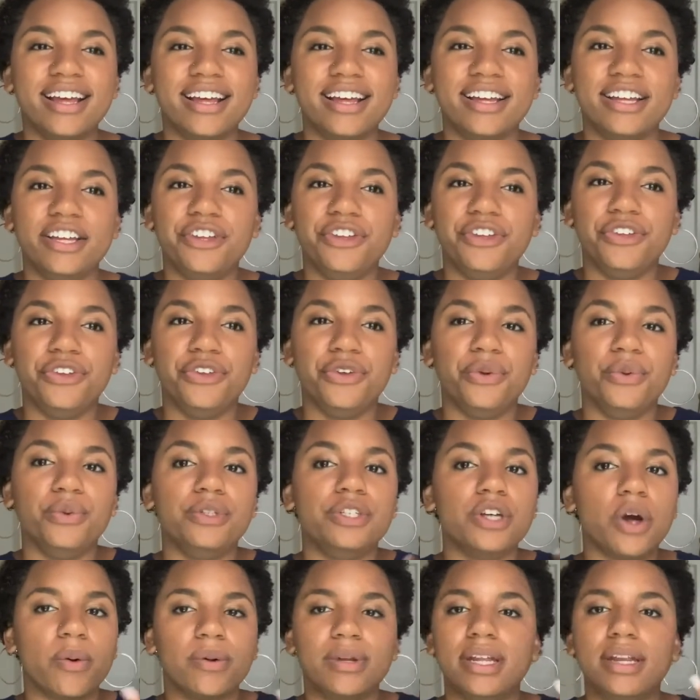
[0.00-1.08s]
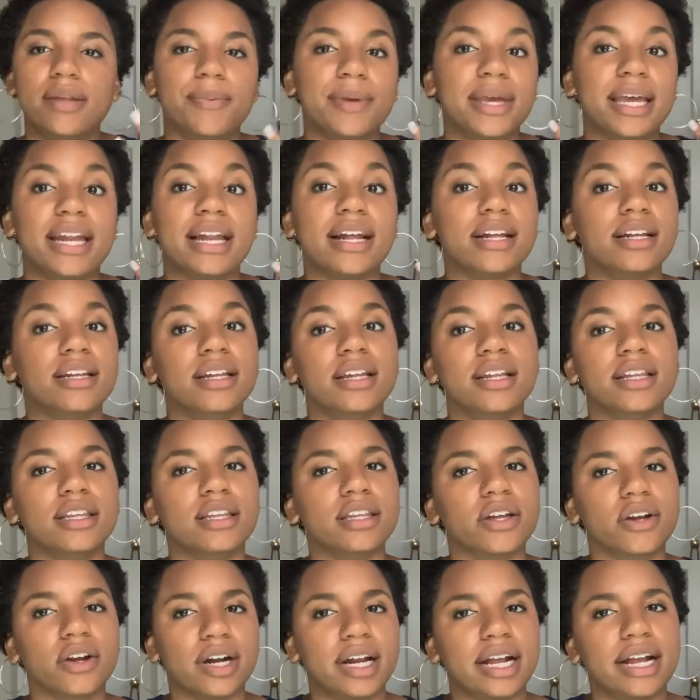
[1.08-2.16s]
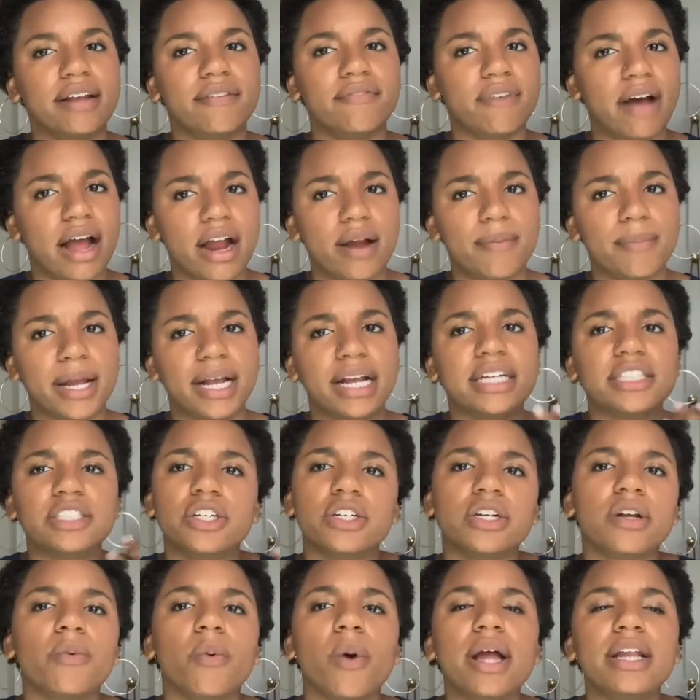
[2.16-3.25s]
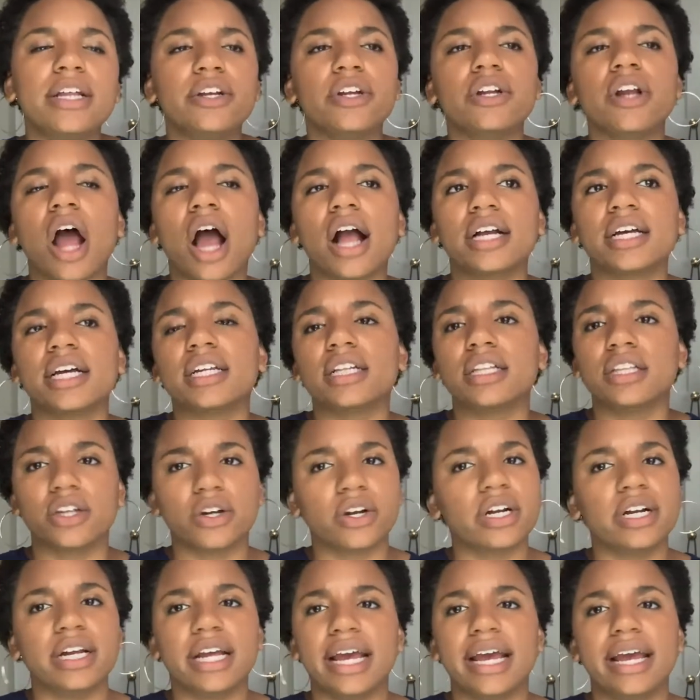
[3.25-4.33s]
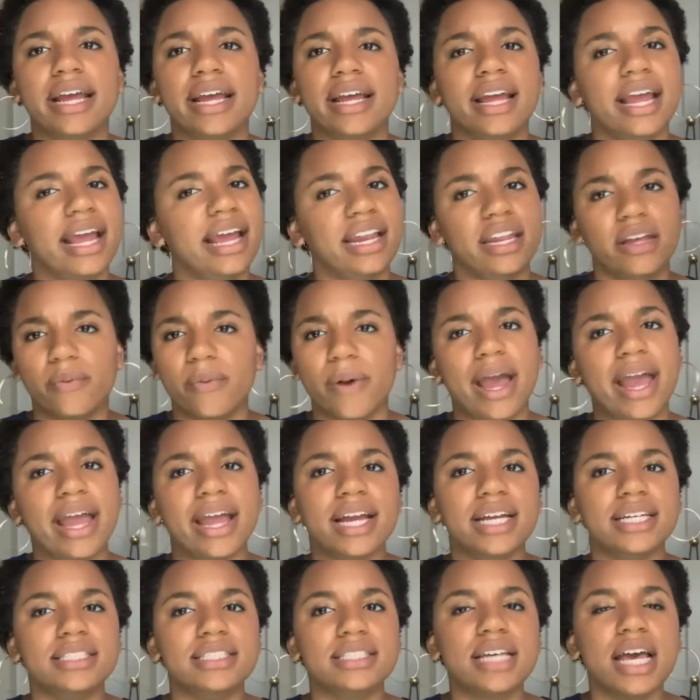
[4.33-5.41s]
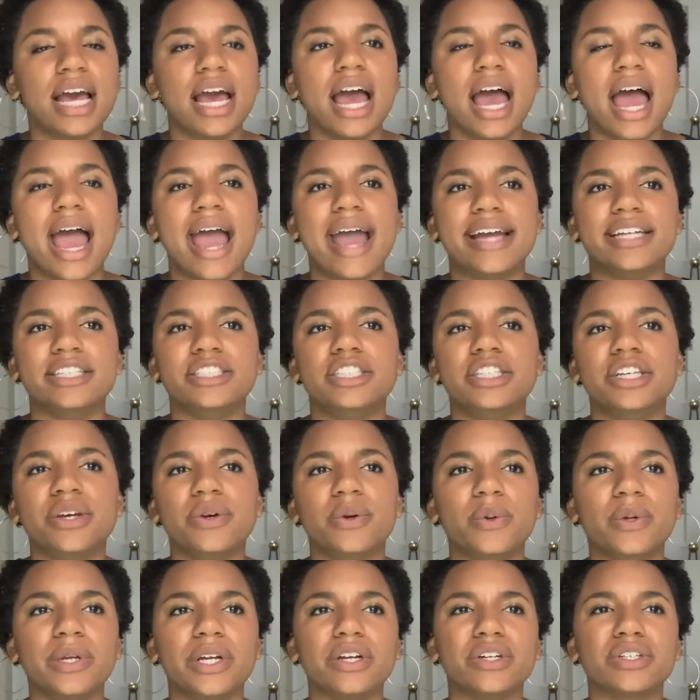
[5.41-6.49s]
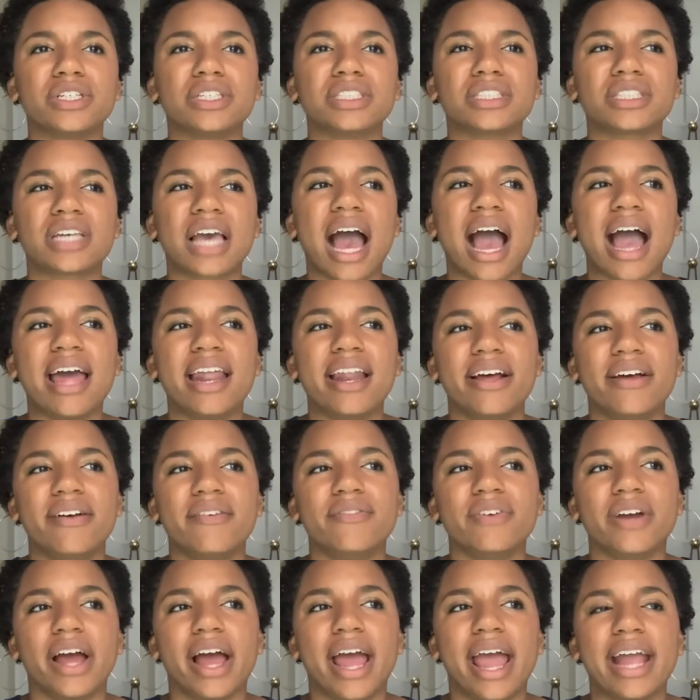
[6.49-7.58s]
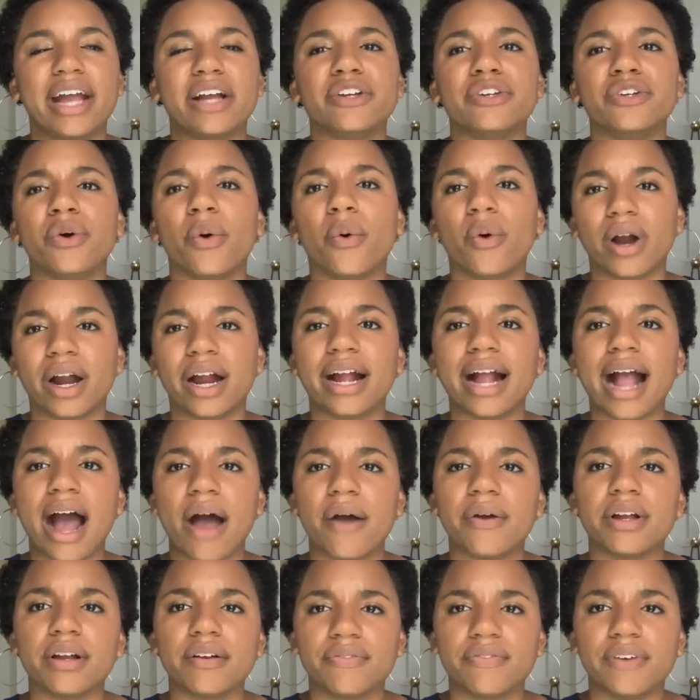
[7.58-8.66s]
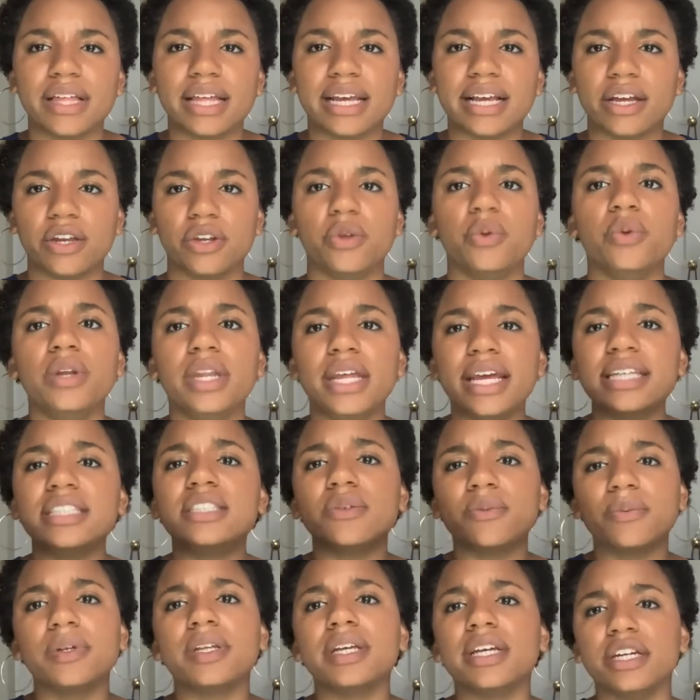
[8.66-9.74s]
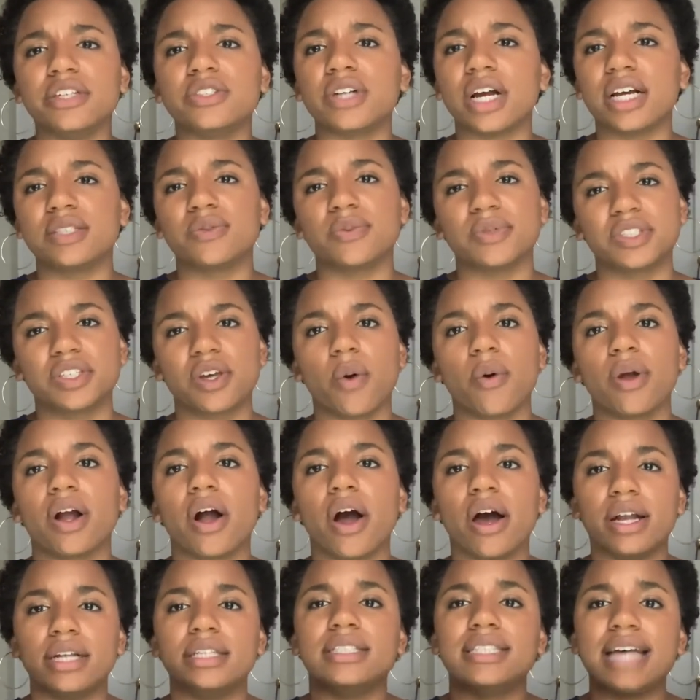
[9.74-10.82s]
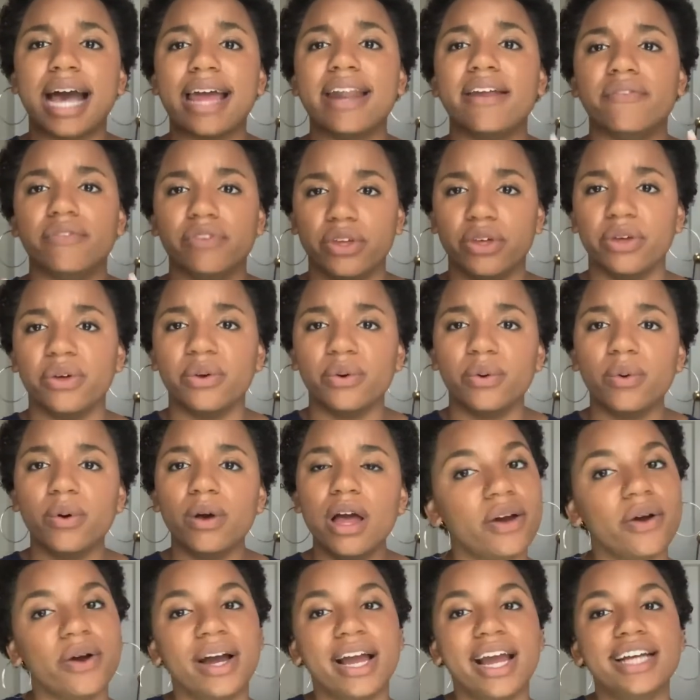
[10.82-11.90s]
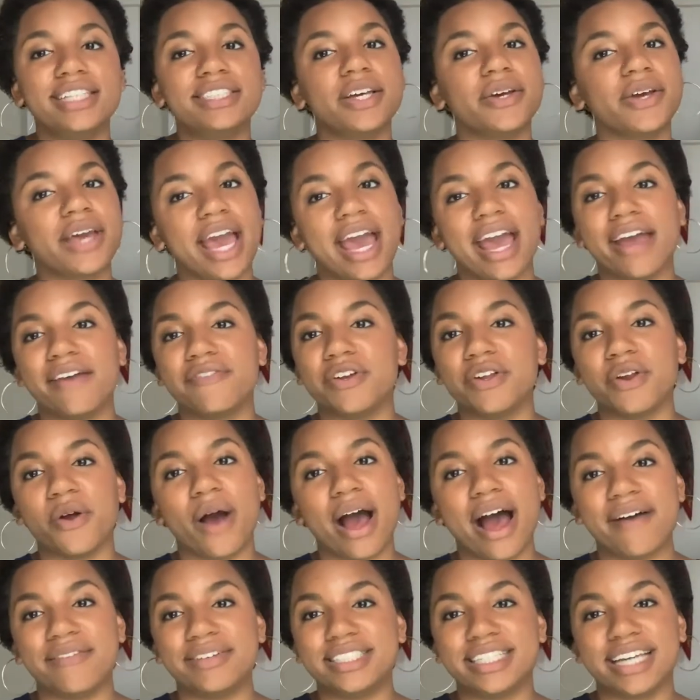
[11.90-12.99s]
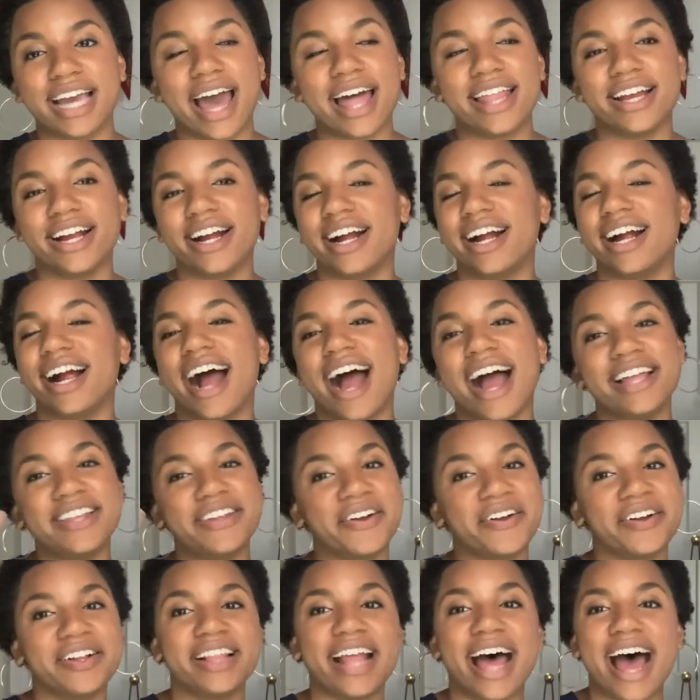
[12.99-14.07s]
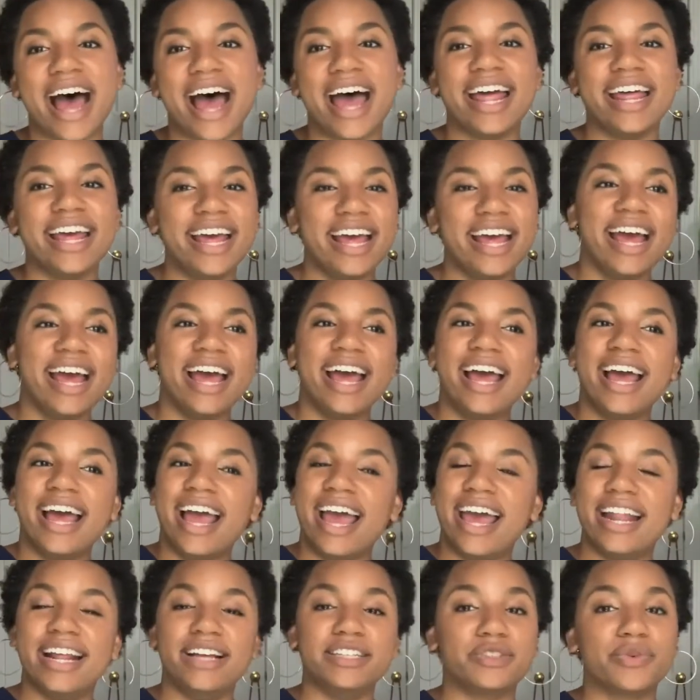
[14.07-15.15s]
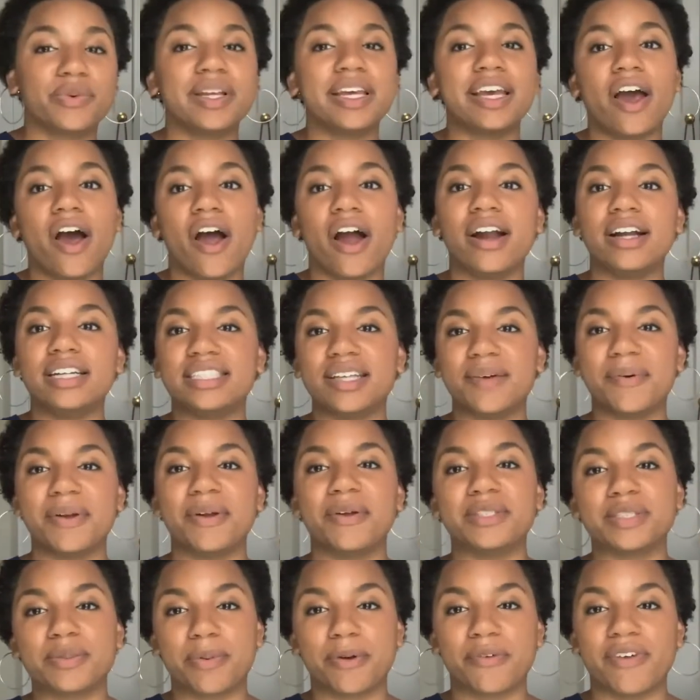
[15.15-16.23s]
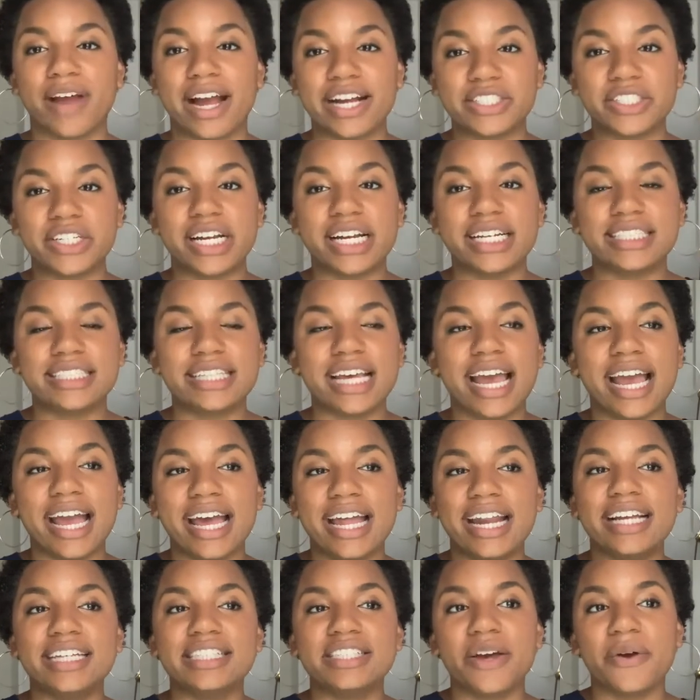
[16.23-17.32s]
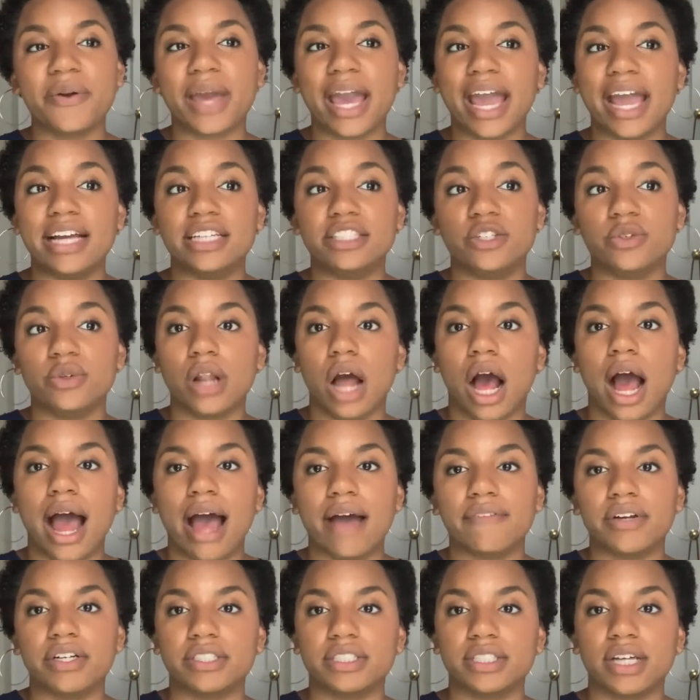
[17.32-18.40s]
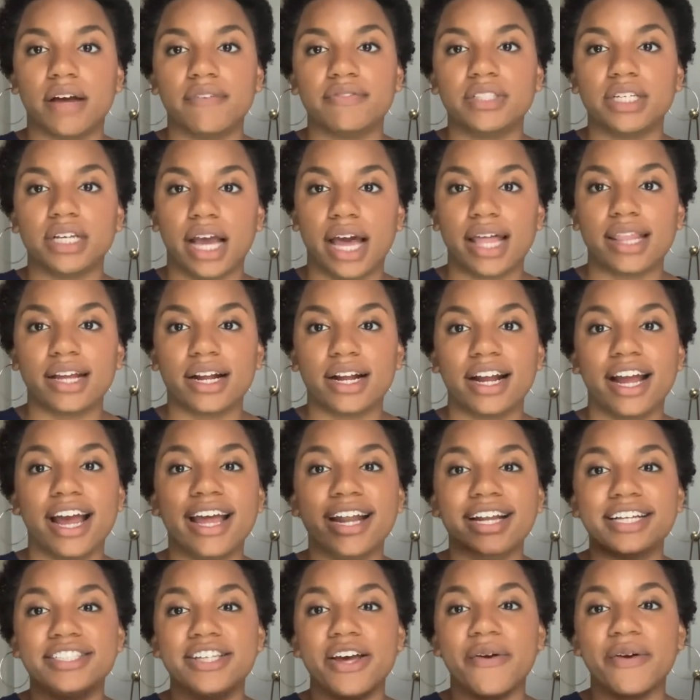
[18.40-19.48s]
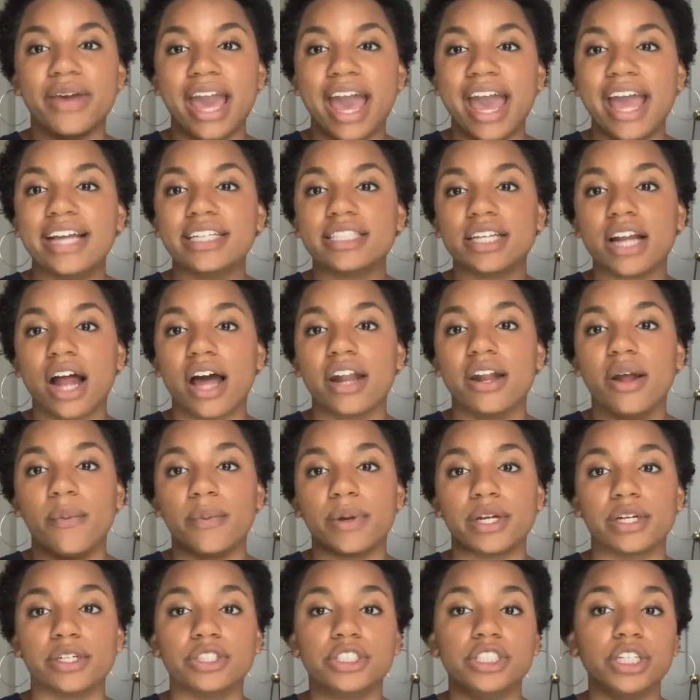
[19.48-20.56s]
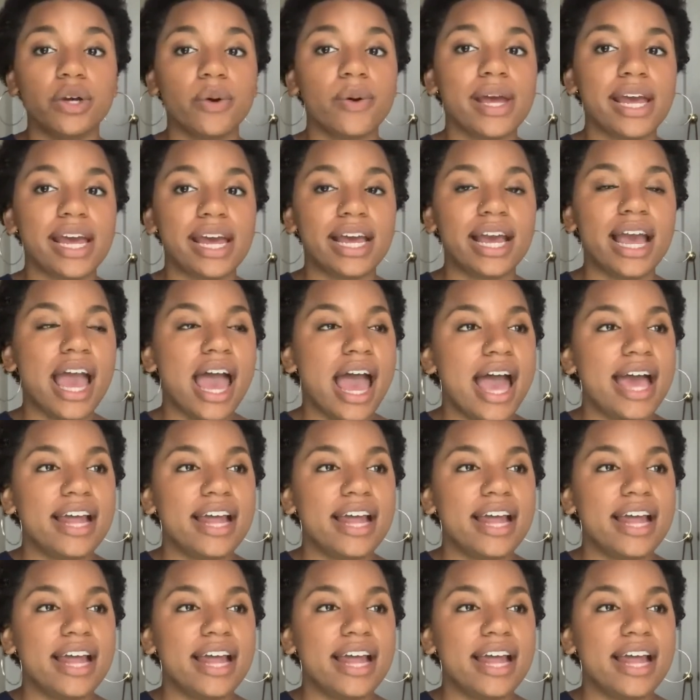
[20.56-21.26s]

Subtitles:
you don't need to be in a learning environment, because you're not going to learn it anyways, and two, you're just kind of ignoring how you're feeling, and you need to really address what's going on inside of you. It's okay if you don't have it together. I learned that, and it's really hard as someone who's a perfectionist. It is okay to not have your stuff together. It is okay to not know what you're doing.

------------------------------------------------------------

Activity: Please return, without any change, the lines from the line containing "[6.49-7.58s]" through the last line of the entries, dropping the pictures.

Solution:
[6.49-7.58s]
[7.58-8.66s]
[8.66-9.74s]
[9.74-10.82s]
[10.82-11.90s]
[11.90-12.99s]
[12.99-14.07s]
[14.07-15.15s]
[15.15-16.23s]
[16.23-17.32s]
[17.32-18.40s]
[18.40-19.48s]
[19.48-20.56s]
[20.56-21.26s]

Subtitles:
you don't need to be in a learning environment, because you're not going to learn it anyways, and two, you're just kind of ignoring how you're feeling, and you need to really address what's going on inside of you. It's okay if you don't have it together. I learned that, and it's really hard as someone who's a perfectionist. It is okay to not have your stuff together. It is okay to not know what you're doing.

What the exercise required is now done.